Nov 29, 2017
2017 Q3: Economy Grew At A 3.3 Percent Rate (Preliminary Estimate)
Post by Freedom Partners
Today, the U.S. Department of Commerce released its second estimate of gross domestic product (GDP) for the third quarter of 2017, announcing that the U.S. economy expanded at an annualized rate of 3.3 percent, up from the 3 percent reported last month, and up from the 3.1 percent rate during the second quarter of 2017.
Driven by higher consumer and business spending, today’s release marks the second consecutive quarter of at least 3 percent growth and the first time two consecutive quarters have had over 3 percent growth since the third quarter of 2014.
Still, Washington can take steps to ensure this promising growth remains and even accelerates further. Congress has a once-in-a-generation opportunity to enact comprehensive tax reform, which establishes a simpler, fairer, and more honest tax system that boosts economic growth, creates more jobs, increases wages for the American people, and makes U.S. companies more competitive worldwide.
When Congress provided bold tax relief during the tax cuts of 1964,1981, and 2003, the economy grew faster, millions of jobs were created, and individuals and families were able to keep more of their hard-earned income. Additionally, the government was able to take in more revenue, not less.

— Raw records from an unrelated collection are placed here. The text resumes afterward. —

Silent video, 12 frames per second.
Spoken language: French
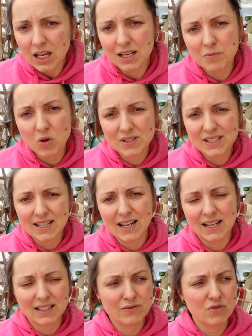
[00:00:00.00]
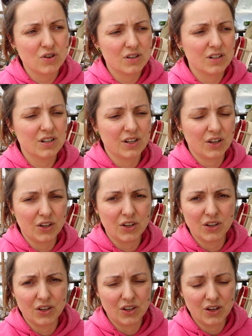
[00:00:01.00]
ils m'ont dit qu'il allait en avoir
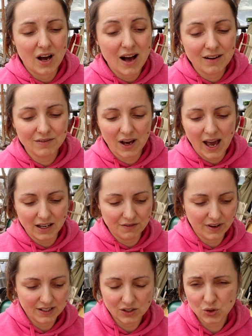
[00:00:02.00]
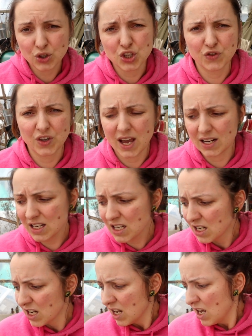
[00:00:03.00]
euh, en vrac. Fait que c'est sûr que je vais y aller.
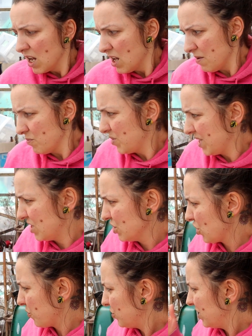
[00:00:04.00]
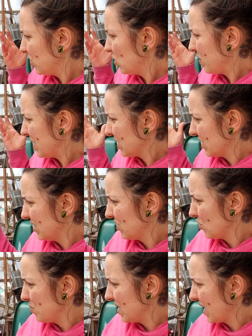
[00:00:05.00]
Puis là, je suis un peu déçue parce que c'est
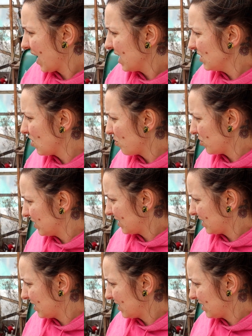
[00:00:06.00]
ça, mes graines, ils n'ont pas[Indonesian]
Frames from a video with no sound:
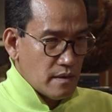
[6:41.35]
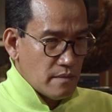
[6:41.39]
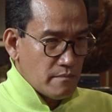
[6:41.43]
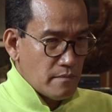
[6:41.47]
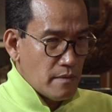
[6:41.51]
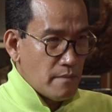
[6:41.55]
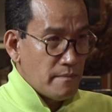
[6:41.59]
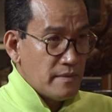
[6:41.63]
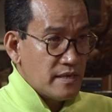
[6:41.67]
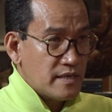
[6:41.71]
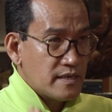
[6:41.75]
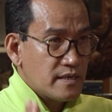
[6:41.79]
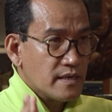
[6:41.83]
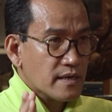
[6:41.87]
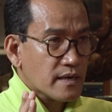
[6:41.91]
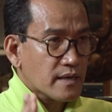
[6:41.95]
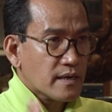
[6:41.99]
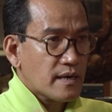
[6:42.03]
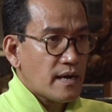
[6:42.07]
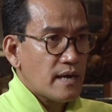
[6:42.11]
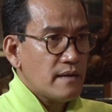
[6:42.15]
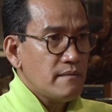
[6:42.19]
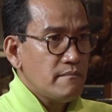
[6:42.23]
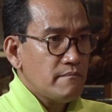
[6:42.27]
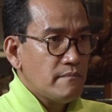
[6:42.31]

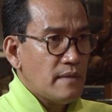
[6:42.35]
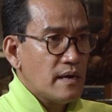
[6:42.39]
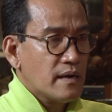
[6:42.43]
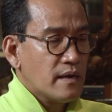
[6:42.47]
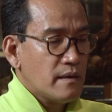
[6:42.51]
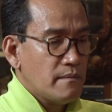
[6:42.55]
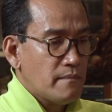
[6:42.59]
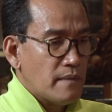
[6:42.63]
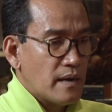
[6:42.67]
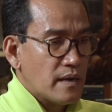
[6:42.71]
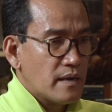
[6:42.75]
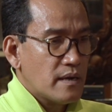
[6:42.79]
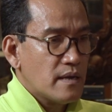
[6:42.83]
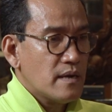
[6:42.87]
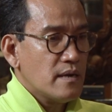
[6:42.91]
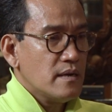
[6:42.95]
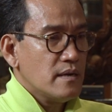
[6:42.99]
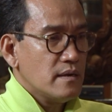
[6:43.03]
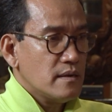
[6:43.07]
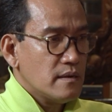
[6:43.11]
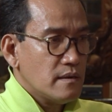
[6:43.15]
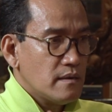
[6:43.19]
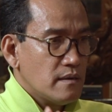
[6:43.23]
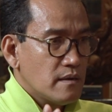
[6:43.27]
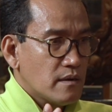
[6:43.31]
memikirkan
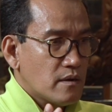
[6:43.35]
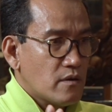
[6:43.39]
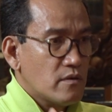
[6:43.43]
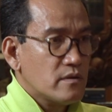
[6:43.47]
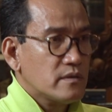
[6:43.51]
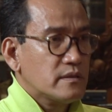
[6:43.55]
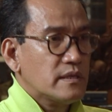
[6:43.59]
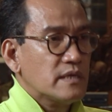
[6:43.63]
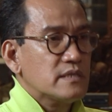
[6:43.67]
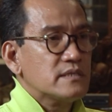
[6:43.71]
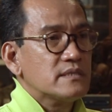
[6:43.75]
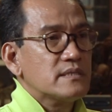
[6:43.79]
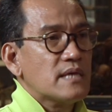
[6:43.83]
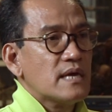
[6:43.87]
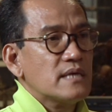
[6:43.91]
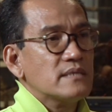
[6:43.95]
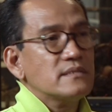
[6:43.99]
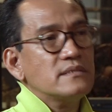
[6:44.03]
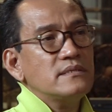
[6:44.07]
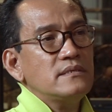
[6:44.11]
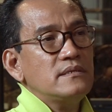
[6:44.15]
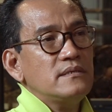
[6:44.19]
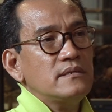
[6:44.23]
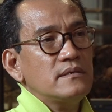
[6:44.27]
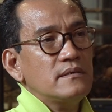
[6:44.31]
bagaimana
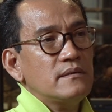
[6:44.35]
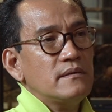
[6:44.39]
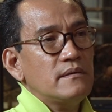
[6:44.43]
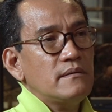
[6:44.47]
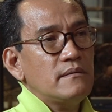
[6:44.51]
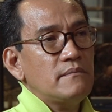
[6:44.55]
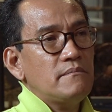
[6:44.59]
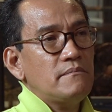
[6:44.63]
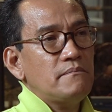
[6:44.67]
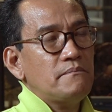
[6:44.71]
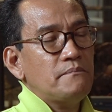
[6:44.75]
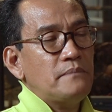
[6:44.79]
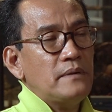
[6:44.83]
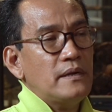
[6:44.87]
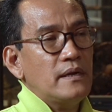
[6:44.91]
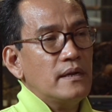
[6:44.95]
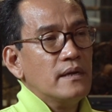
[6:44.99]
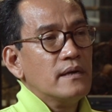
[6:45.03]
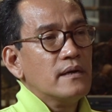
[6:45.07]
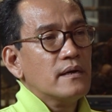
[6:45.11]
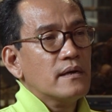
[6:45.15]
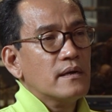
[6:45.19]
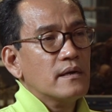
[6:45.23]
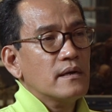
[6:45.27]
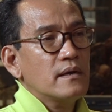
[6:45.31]
kontestasi pileg,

Below is a deeper look at the numbers from today’s report and what they say about the state of the U.S. economy and labor market.
Here are the facts:
2017 Quarterly Growth: The economy grew at an annualized rate of 3.3 percent during the third quarter of 2017, marking the second consecutive quarter of at least 3 percent growth. So far in 2017, the economy has grown at an average quarterly rate of 2.5 percent, 0.6 percentage points faster than the same period during 2016.
Post-Recession Growth Rate: From 2010 to 2016, the economy averaged a mere 2.1 percent quarterly growth rate. This is significantly lower than the 4.4 percent average quarterly growth rate observed during the 5 years following the last three major tax reform enactments.
Pre-Recession Growth Rate: From 1946 to 2007, the U.S. economy expanded at an average quarterly rate of 3.5 percent, significantly higher than the growth rate observed during the current post-recession expansion and 0.2 percentage points higher than the growth rate observed during the third quarter of 2017.
Higher Business Investment And Falling Residential Spending: Business investment grew by 4.7 percent during the third quarter of 2017. This was driven largely by an increase in spending on equipment, which grew at a 10.4 percent rate. Residential investment hindered economic growth falling at a 5.1 percent rate. Spending on residential properties fell for the second consecutive quarter, after last quarter’s report that residential spending had declined by the most since 2010.
Consumer Spending Growth: Consumer spending, which accounts for roughly 70 percent of U.S. economic activity, grew at an annual rate of 2.3 percent during the during the third quarter of 2017. Overall, consumer spending is 1 percentage points slower than the rate observed during the second quarter of this year, and 0.4 percentage points faster than the rate observed during the first quarter.